Puzzle of the Moment #1: Conjure up a few works of art (book, film, music, painting, sculpture, etc.) that make you feel at home. Use a character from one piece, an image from another and a sound from another to write a one page story about home.

AND …please write in with illuminating comments on your writing experience; the works of art cited, etc.

Jill Dearman, the "BLOCKS-Busting Writing Coach" is the author of the forthcoming book for writers, Bang the Keys. Her short stories, essays and journalism have been published widely in books, magazines and newspapers. Jill is a writing coach and editor as well as a part-time Professor of Journalism at New York University. Please visit her at www.jilldearman.com and write to her at JillDearman@gmail.com for more.

7 comments:

Anonymous said...

So much to think about! Funny how we can find 'home' in so many different places and in so many other stories and images.

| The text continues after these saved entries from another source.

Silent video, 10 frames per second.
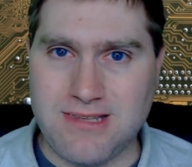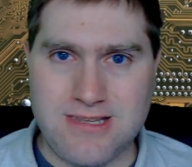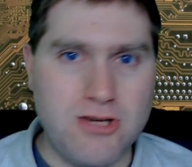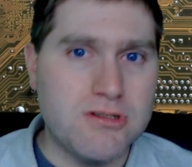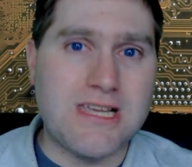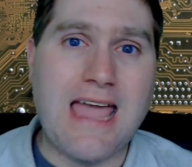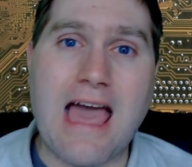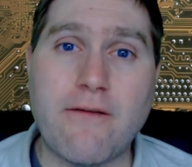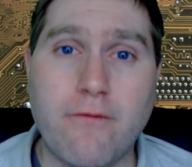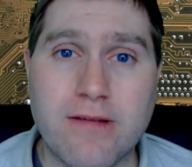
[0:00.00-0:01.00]
using
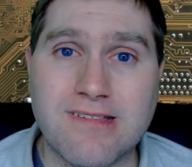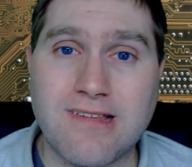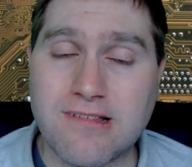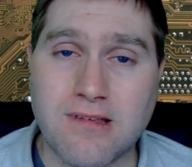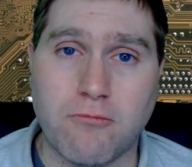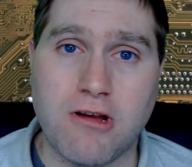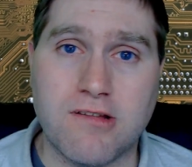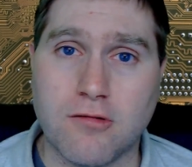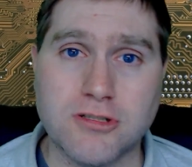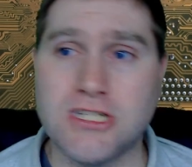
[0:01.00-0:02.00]
half of its system
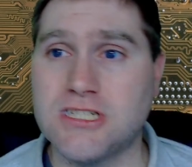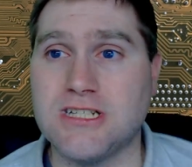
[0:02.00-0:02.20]
resources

What writing (and Jill Dearman) have taught me: home is the pure contentment we feel in the struggle to find words that articulate the experience of that 'fourth wall,' and in our subsequent realization of its true existence.

Thanks Jill for your thoughtful piece.

Daleth Hall said...

What I'm getting from this--and it rings very true--is that "home" is a feeling or confluence of energies, rather than a place. Even when it is a place, what feels like home is the memories and/or associations--that is, the feelings and energies--that the place brings out.

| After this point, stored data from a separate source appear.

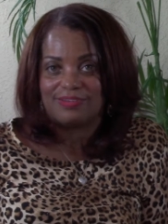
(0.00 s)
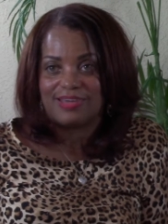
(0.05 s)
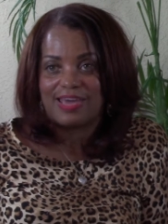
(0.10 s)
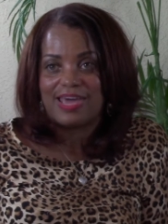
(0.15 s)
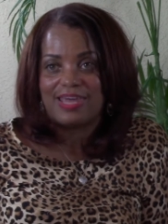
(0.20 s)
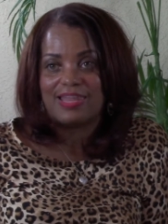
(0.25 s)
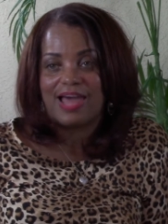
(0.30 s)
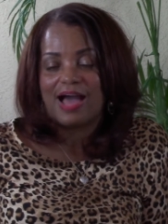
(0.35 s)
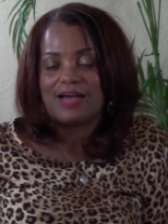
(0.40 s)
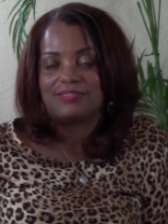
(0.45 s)

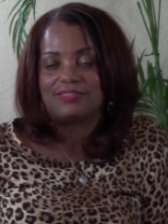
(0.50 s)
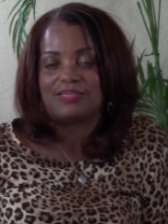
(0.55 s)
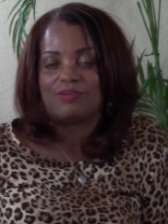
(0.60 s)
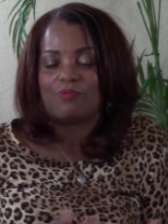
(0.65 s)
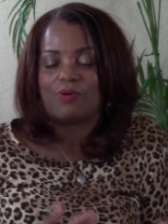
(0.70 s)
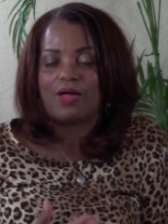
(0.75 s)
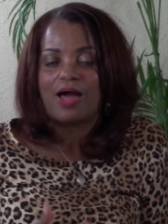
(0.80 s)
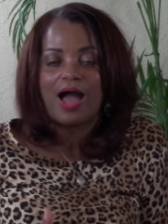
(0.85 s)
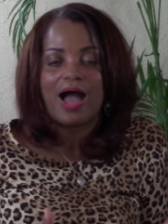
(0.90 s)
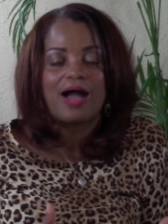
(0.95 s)
And I said,
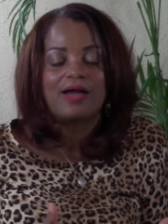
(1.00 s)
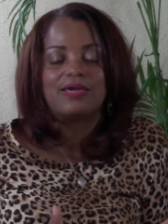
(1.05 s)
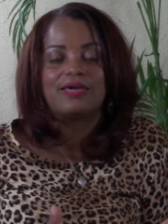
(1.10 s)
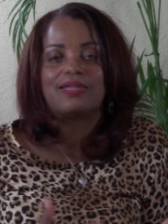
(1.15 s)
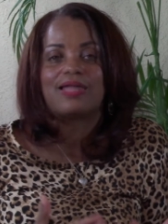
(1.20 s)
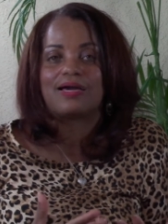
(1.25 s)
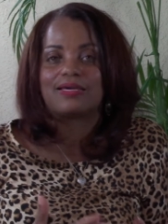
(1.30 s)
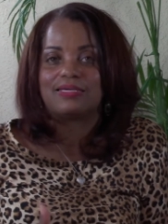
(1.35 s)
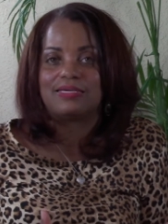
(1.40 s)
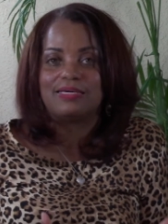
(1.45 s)
well, how can
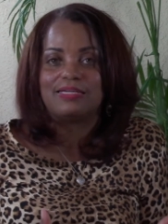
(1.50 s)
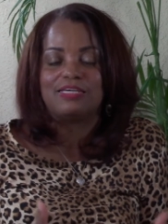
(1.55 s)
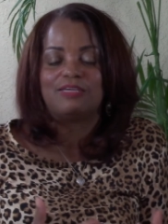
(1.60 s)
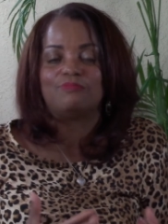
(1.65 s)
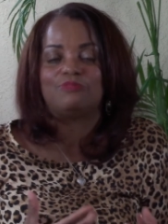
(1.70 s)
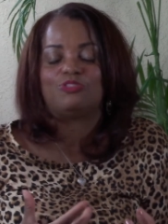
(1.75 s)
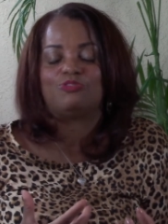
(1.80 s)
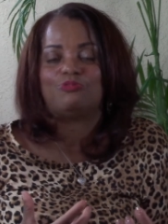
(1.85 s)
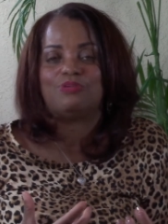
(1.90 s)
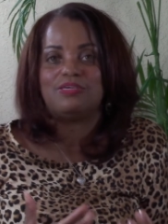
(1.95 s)
I get
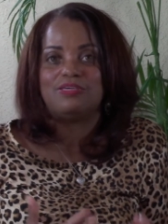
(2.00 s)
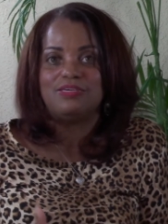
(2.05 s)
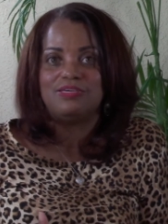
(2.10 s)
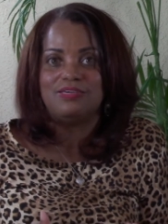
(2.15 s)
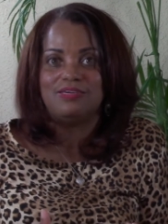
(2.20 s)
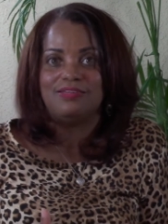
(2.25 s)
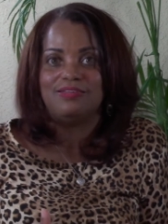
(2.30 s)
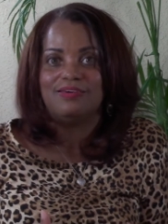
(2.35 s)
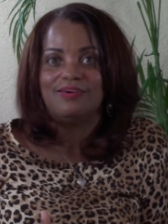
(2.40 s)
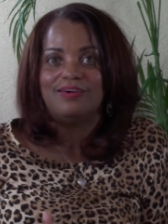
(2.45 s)
him to
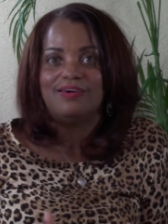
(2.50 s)
eat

One of my great homes on this earth is a combination of place and art (in this case, literature): Shakespeare and Company bookstore in Paris. I lived there for a couple of months 18 years ago and I still have dreams about it.

Anonymous said...

Home is wherever "anonymous" is. Hopefully she'll be watching Manhattan Murder Mystery.

loretta feeney said...

When I think of home the first thing that comes to mind is, I am six years old, barefoot walking down a dirt road and my Mother's voice is carrying a bit too well through the small neighborhood.I wonder if this is from the day I got caught looking in the neighbors window?

To Daleth Carey Hall- I love that bookstore too...home for any Yank in Paris.

loretta feeney said...

Also JD your recent comment about my writing-you said you think
"I have cracked the code" in helping me. Twice I have said that to myself painting the last couple days. I am stealing it:)

Jill Dearman said...

and as I write this I am leaving home to go on vacation to maine for 2 wks. woo-hoo!

Deborah Atherton said...

Daleth-That is one of the best bookstores in the world, and it does create a remarkable sense of place and home. The late lamented Gotham Book Mart used to do that too - the Strand in NYC has its own dusty dynamic, but it is a little overwhelming. I think home for me is where the books are, and when the 9 to 5 is too much, the best place to retreat is always a bookstore - it restores my self of home AND place. And vocation, come to think of it.